Section 33 has recently been maligned as a betrayal of the Charter’s promise to protect the rights of individuals against the state, but when used properly it enhances the democratic quality of that promise. When considering the crucial role of judges in protecting the rights of Canadians, it is important to recall that they sit on one branch of the tree of the very constitutional state they are meant to prune. It would be naive to assume that judges are incapable of erring, or indeed that there might not be room for reasonable disagreement about their constitutional decisions. Section 33 was essential to renegotiating Canada’s constitutional compromise in 1982, especially from the vantage point of the former premiers of Alberta and Saskatchewan, Peter Lougheed and Allan Blakeney. They insisted on including section 33 as a means by which legislatures could either address clear judicial mistakes or signal their reasonable disagreements with the constitutional constructions of the judiciary. The government of Saskatchewan has ample grounds for justifying its prospective use of the notwithstanding clause on the latter basis, and the use of section 33 serves to complement the government’s appeal of the trial court’s decision.

We can infer that the Saskatchewan government views its plan for continuing the funding of nondenominational students at denominational schools as a valid way of determining how the Charter rights to religious freedom and equality fit alongside the Constitution Act’s section 93 protection of funding for minority denominations. The proposed legislation would invoke the notwithstanding clause not as an override of the Charter rights to religious freedom and equality but as a replacement of one particular judicial construction with a reasonable construction of how these rights relate to the rights in the Constitution Act. The government should be careful to orchestrate the text and oral justification of its Bill in a way that sets out its reasons for preferring an alternative Charter construction to that offered in GSSD v. CTT.
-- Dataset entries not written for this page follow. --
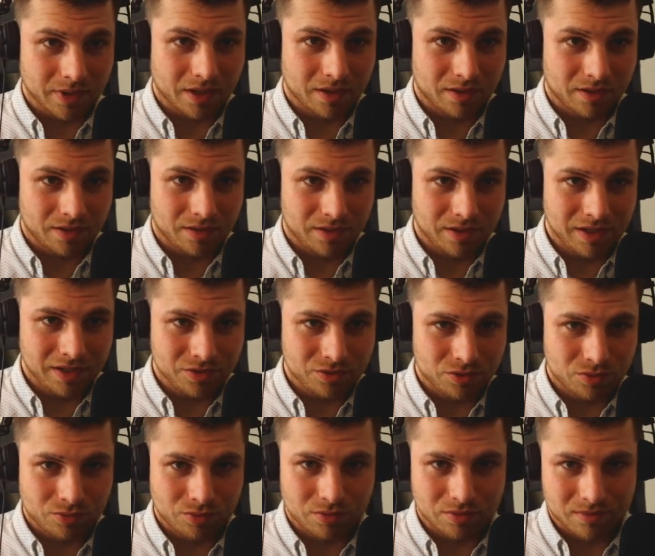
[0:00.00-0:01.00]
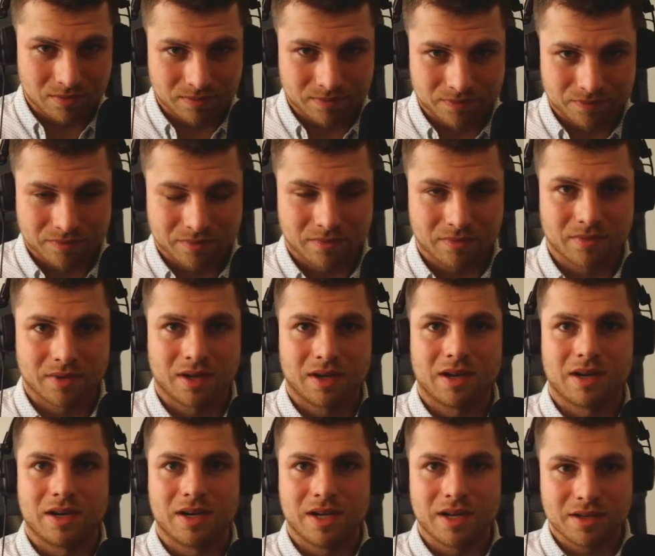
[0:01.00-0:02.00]
These two
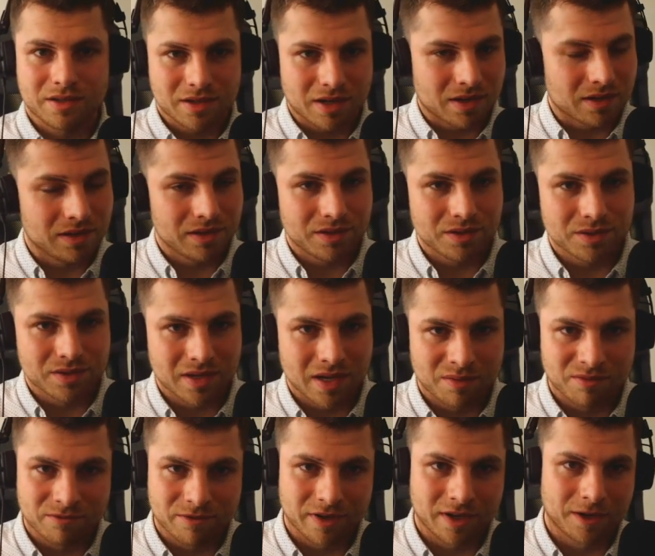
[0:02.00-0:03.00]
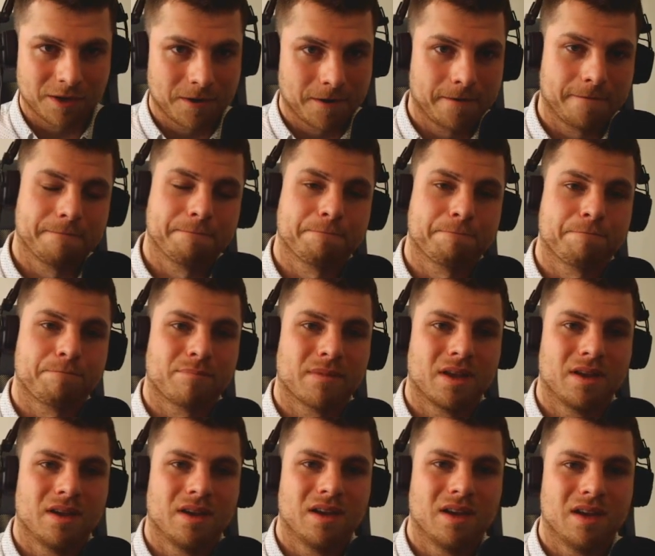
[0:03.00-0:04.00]
are exactly the same thing.
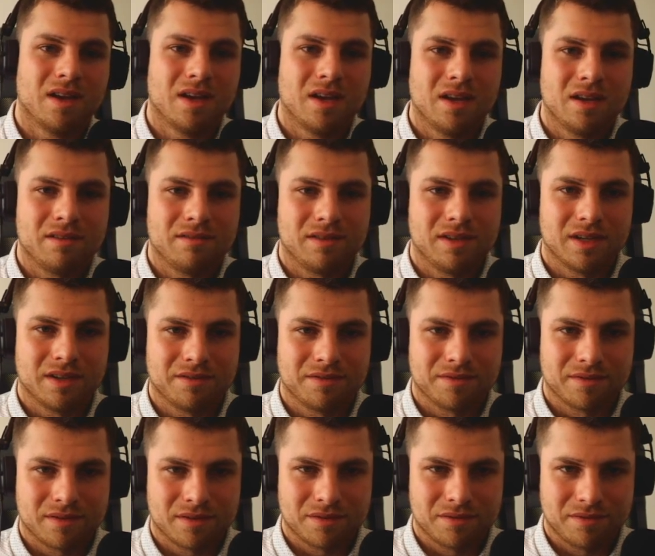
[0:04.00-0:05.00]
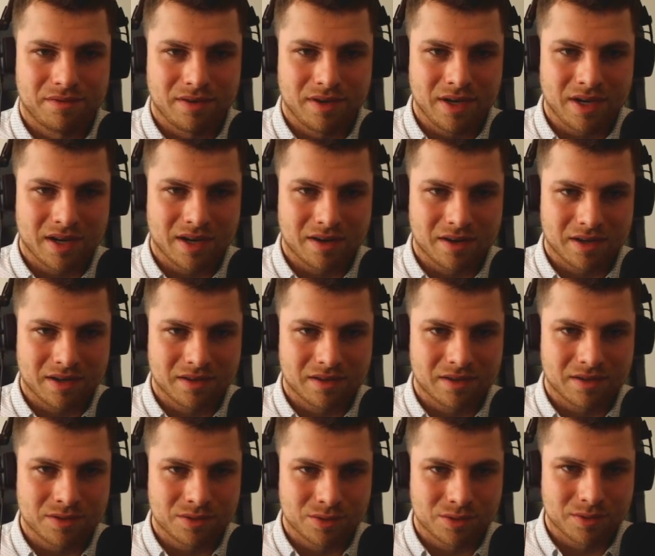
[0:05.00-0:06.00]
We have 3
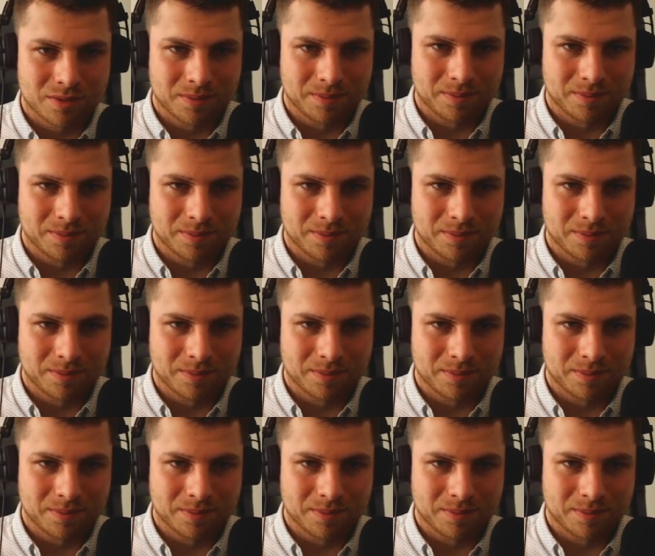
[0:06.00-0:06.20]
characters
Articulate critics of the government’s decisions, such as Leonid Sirota, have pointed out that the government did not offer its constitutional reasoning in its press release on May 1, 2017. This critique assumes, wrongly, that legislatures are bound to offer judgelike reasons for their actions. A robust constitutional culture does not require that legislatures construct rights using the same technical language as jurists. Still, in an ideal world, Wall’s government would oblige its critics with its rationale for invoking section 33 and for any future legislation about denominational schools. In this way, it could signal the broader need for the Canadian judiciary to construct Charter rights in a way that aligns with the spirit of the Constitution Act, rather than treating even its explicit provisions as threats to amorphous Charter “values” and rights. If the government uses section 33 to legislate in a way that reconciles the Charter’s demands for religious freedom and equality with the Constitution’s protections for specific denominational groups, the government could help guide rather than contradict the outcome of any appeal of GSSD v. CTT. Critics who characterize section 33 as a “nuclear option” that permanently insulates a legislature’s actions from judicial review should recall that section 33 provides immunity for only five years unless it is renewed, after which the courts may assess the constitutionality of the statute. Since the likelihood of renewal is contingent on the reasonableness of a court’s potential assessment of the statute and the Saskatchewan government’s prospects of re-election, these variables should constrain the decisions of both the judiciary and the legislature.

Yet critics are correct to note that section 33 might be brandished inappropriately as a zealous politician’s weapon. In the Conservative Party leadership race, Kevin O’Leary and Lisa Raitt recklessly mused about using the clause to simply abolish rights that interfere with their policy objectives. Just as the power of judicial review can be exercised in more or less reasonable ways, so too can the power to pass legislation replacing judicial constructions of rights be abused. Section 33 is often associated with Quebec nationalists’ wielding of it as a formal protest against perceived incursions on Quebec’s sovereignty. In contrast, Saskatchewan’s use of the notwithstanding clause to respond to a judicial decision it disagrees with, based on a reasonable legislative construction of rights, could help rehabilitate the democratic reputation of the Charter and breathe new life into section 33. In doing so, it might bring our Charter-oriented rights culture closer in line with the democratic vision that inspired the prairie premiers to endorse the Charter in the first place.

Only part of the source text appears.